- Native to: Indonesia
- Region: Babar Islands
- Native speakers: (18,000 cited 1995)
- Language family: Austronesian Malayo-Polynesian (MP)Central–Eastern MPTimoricSouth–East TimorLuangic–KisaricLuangicLuang; ; ; ; ; ; ;
- Dialects: Lakor; Luang; Moa; Wetan (Wetang);

Language codes
- ISO 639-3: lex
- Glottolog: luan1263
- ELP: Luang

= Luang language =

Austronesian language spoken in Maluku, Indonesia

Luang, also known as Literi Lagona (Letri Lgona), is an Austronesian language spoken in the Leti Islands and the Babar Islands in Maluku, Indonesia. It is closely related to the neighboring Leti language, with 89% shared basic vocabulary.

== Phonology ==

=== Consonants ===

|  |  | Labial | Dental/ Alveolar | Dorsal | Glottal |
| Plosive | voiceless | p | t̪ | k | ʔ |
| voiced |  | d | ɡ |  |
| Fricative |  | f | s |  | h |
| Nasal |  | m | n |  |  |
| Trill |  |  | r |  |  |
| Lateral |  |  | l |  |  |
| Approximant |  | w |  | j |  |

- Palatalization and labialization /[ʲ, ʷ]/ among sounds may occur when preceding glide sounds //w, j//.
- //ɡ// can be heard as /[ɣ]/ in free variation.
- //m, n// can be heard as /[ŋ]/ when preceding //k//.
- //w// can be heard as /[ʋ]/ when preceding a consonant.
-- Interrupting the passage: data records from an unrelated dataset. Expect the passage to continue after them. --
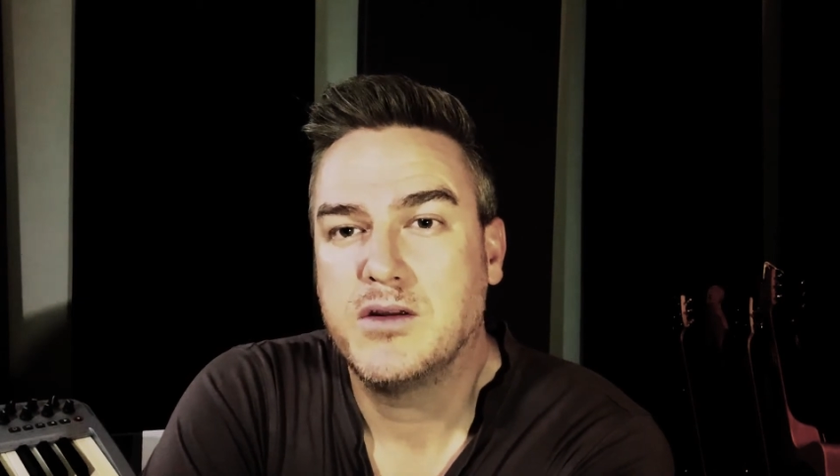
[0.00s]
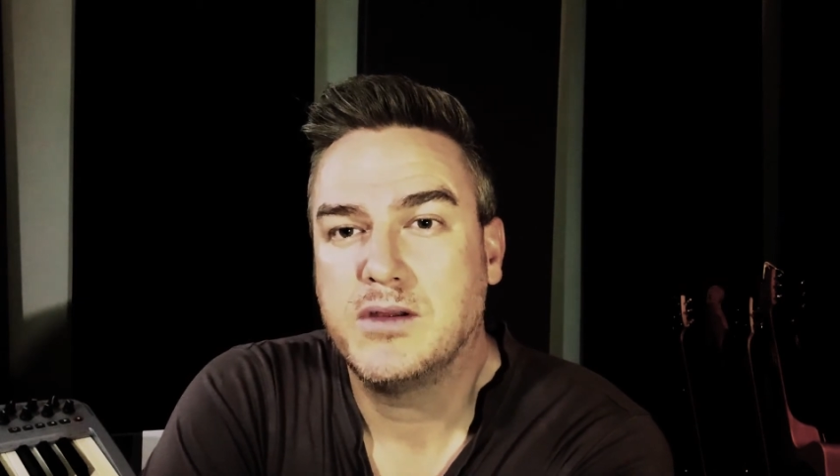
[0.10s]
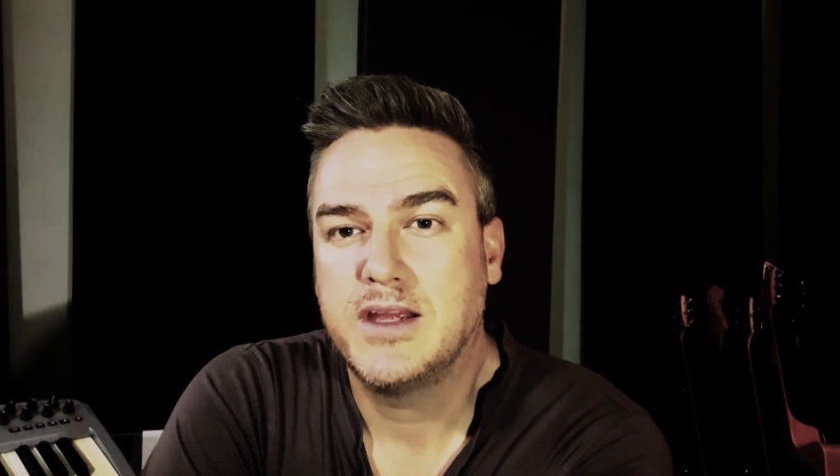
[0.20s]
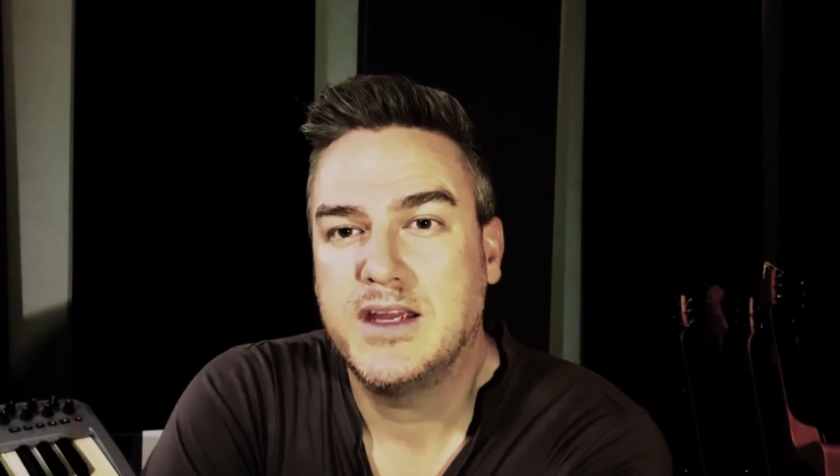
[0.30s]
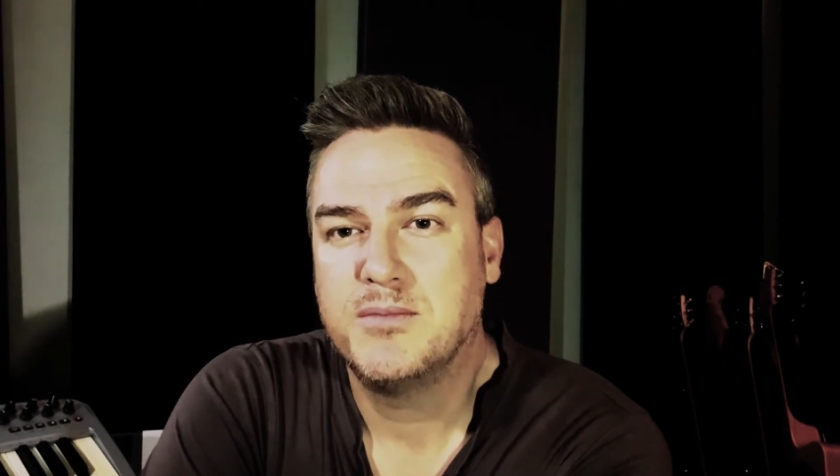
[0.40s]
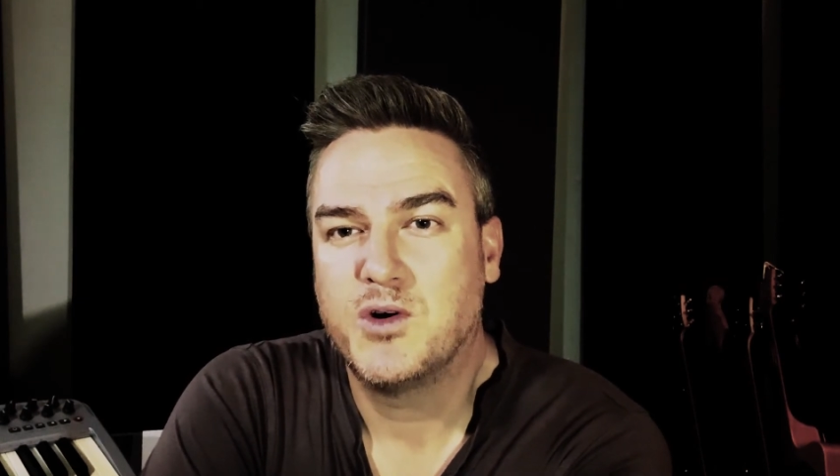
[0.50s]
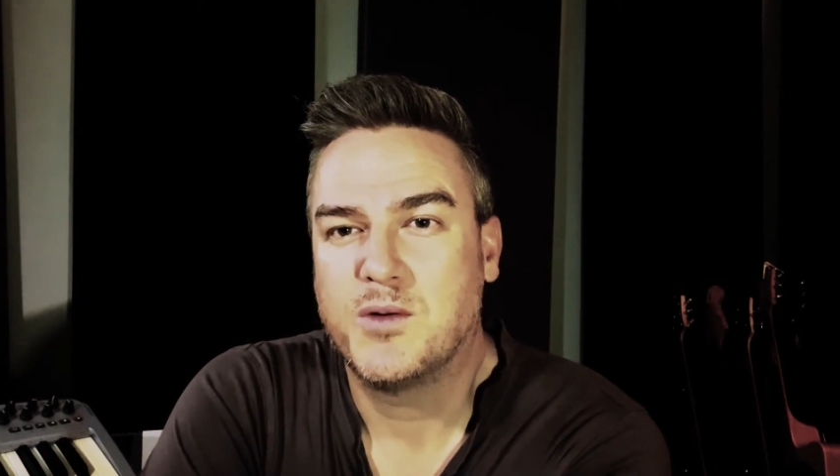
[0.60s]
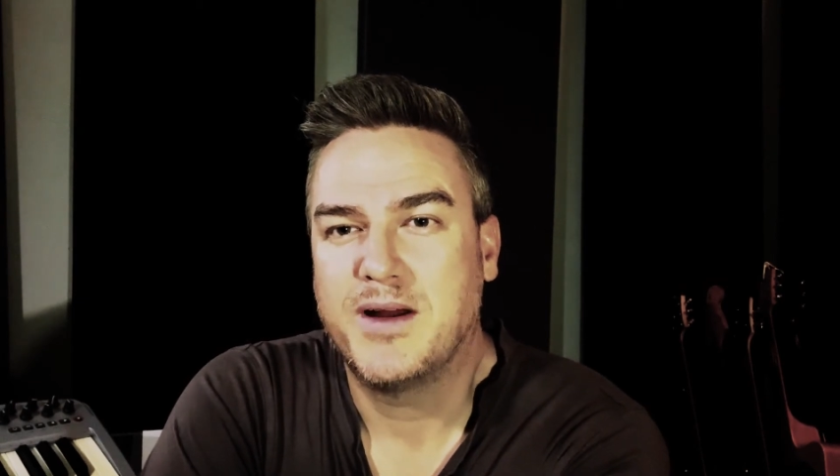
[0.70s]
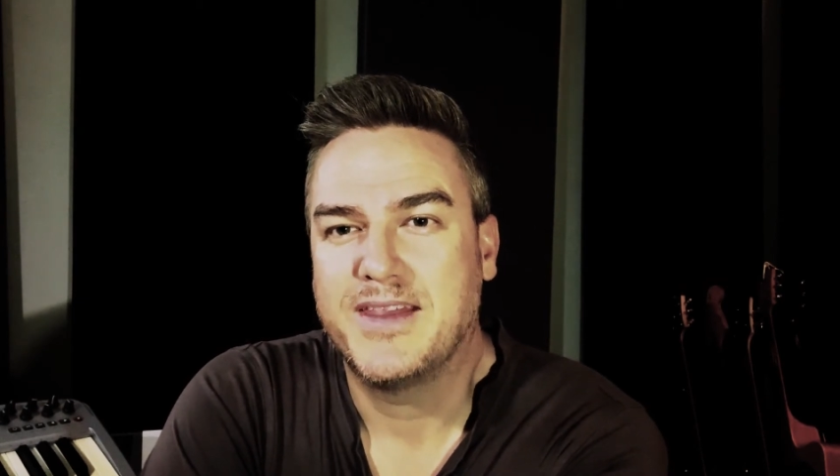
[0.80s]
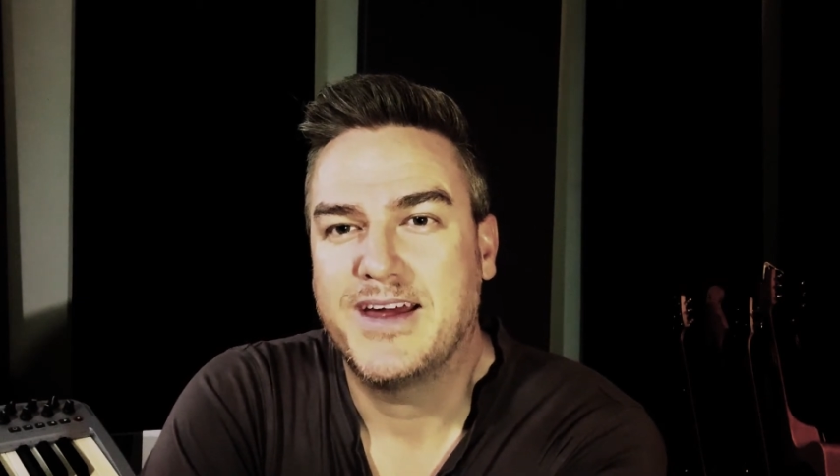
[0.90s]
you'll hear
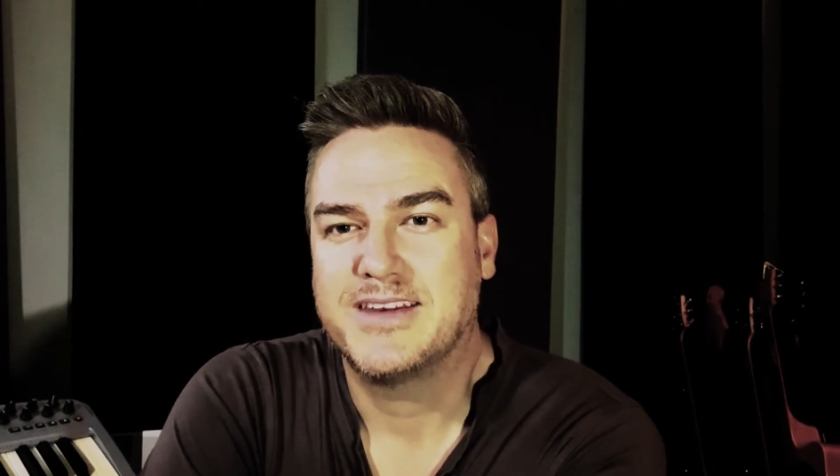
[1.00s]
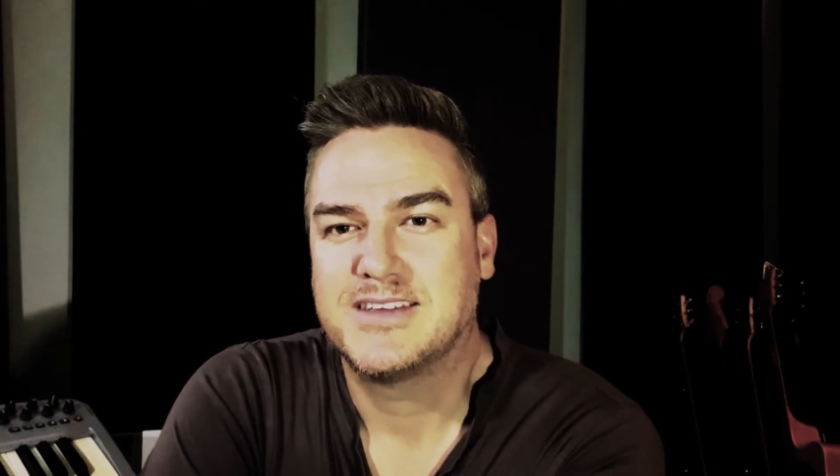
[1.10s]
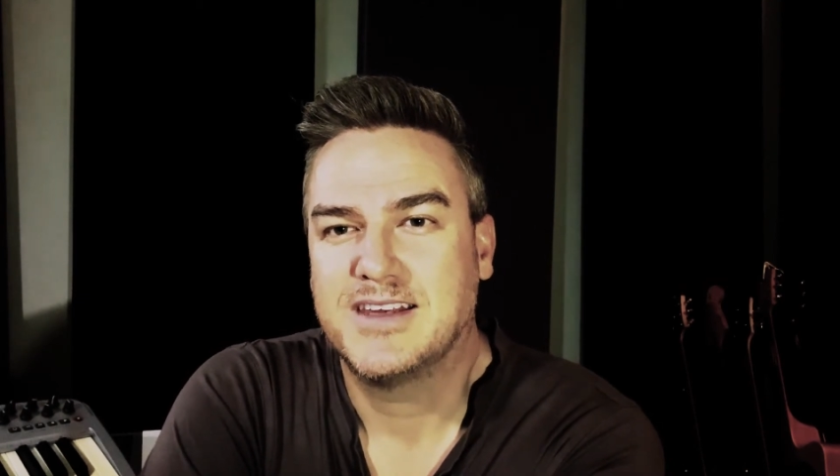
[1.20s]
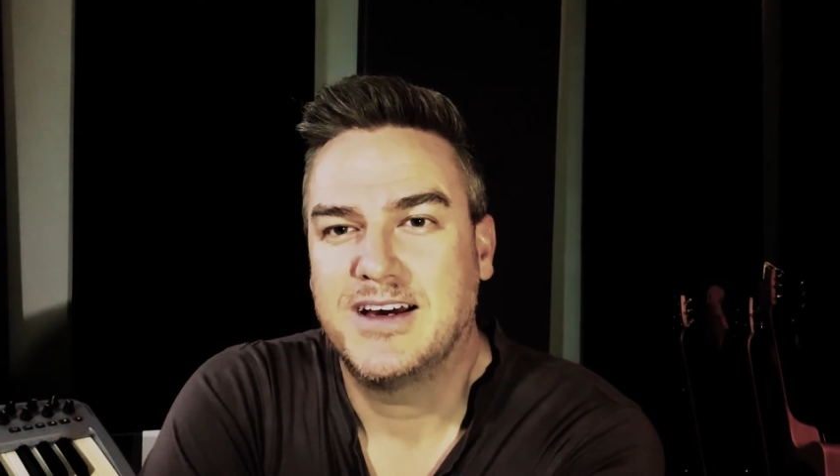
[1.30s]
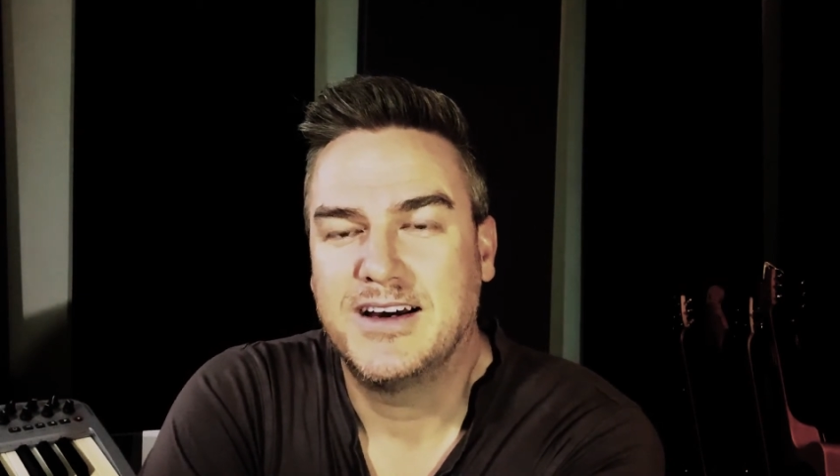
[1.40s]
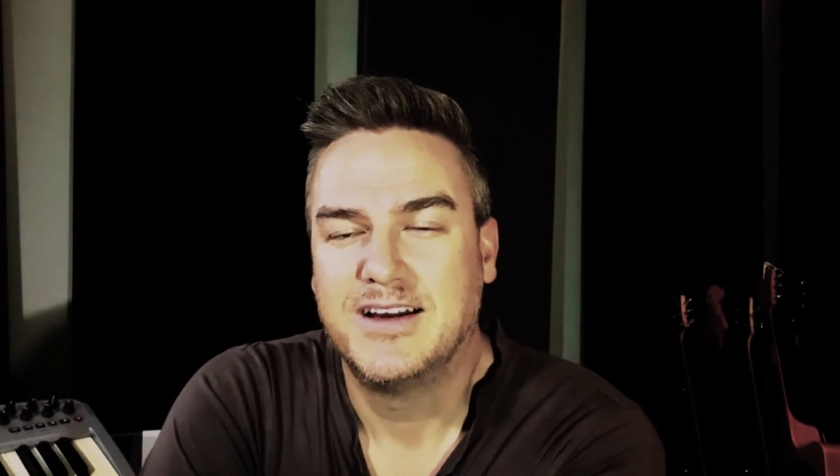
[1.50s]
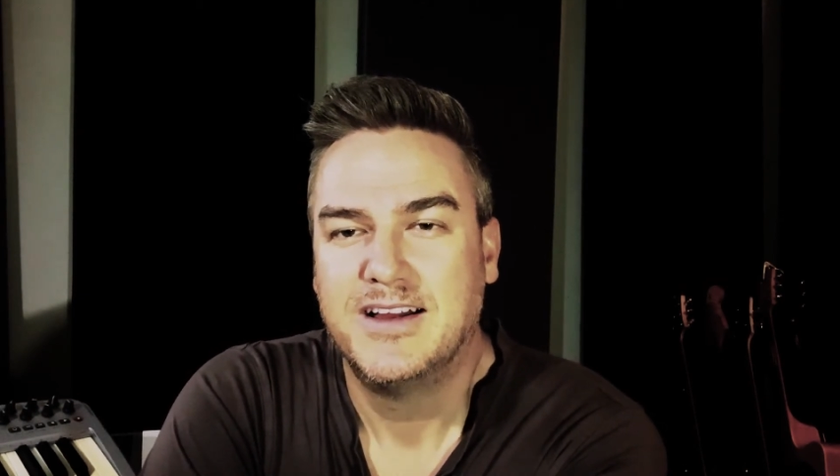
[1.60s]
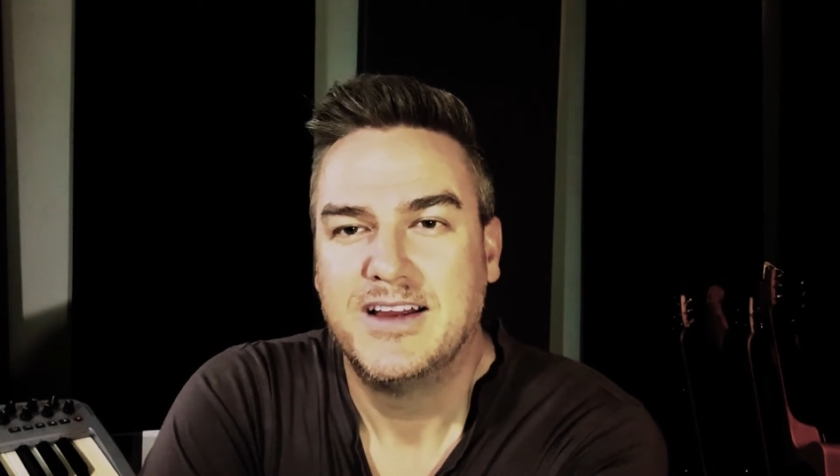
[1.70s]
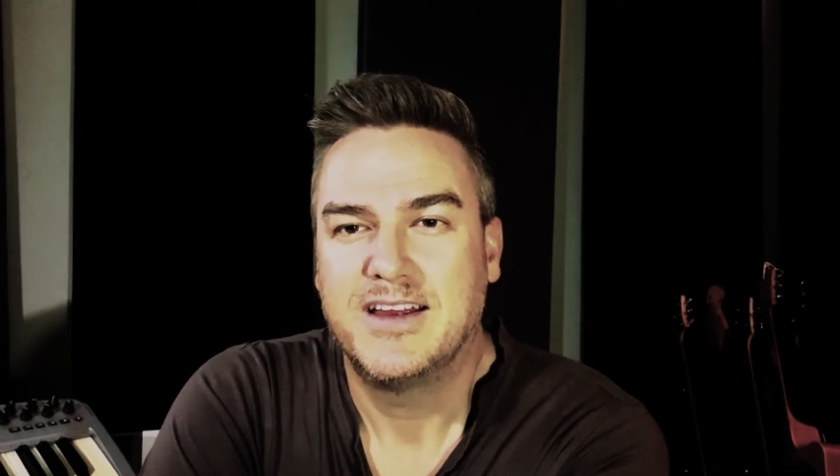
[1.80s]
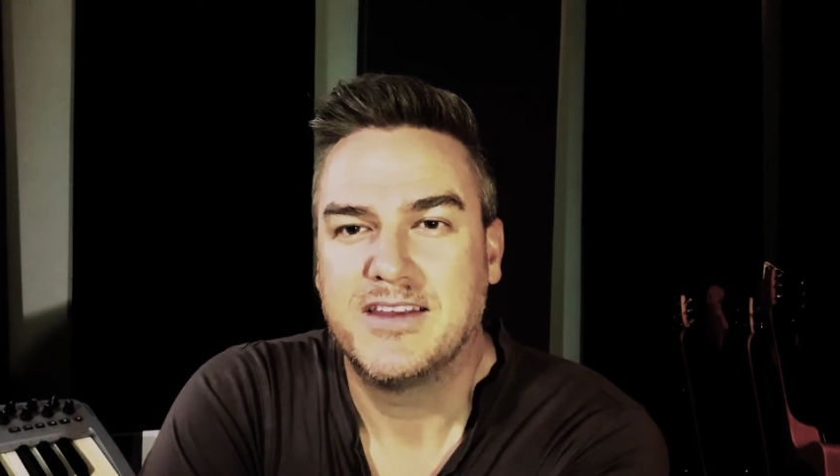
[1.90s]
more about that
It can be heard as /[v]/ when between two high vowels, and can also be heard freely as /[β]/ when between a non-high vowel and a high vowel.
- //r// can be heard as /[ɾ]/ in fast speech.
- //t̪, d// when palatalized as /[t̪ʲ, dʲ]/, can be heard as affricate sounds /[tʃ, dʒ]/ when in fast speech.

=== Vowels ===

|  | Front | Central | Back |
|---|---|---|---|
| Close | i |  | u |
| Mid | e |  | o |
| Open |  | a |  |

- An epenthetical schwa /[ə̆]/ can be heard in between homorganic consonants.
- //e// can be heard as /[ɛ]/ word-medially in closed syllables, and in stressed and pre-stressed syllables.
- //a// can be heard as /[ə]/ word-finally and in both stressed and post-stressed syllables.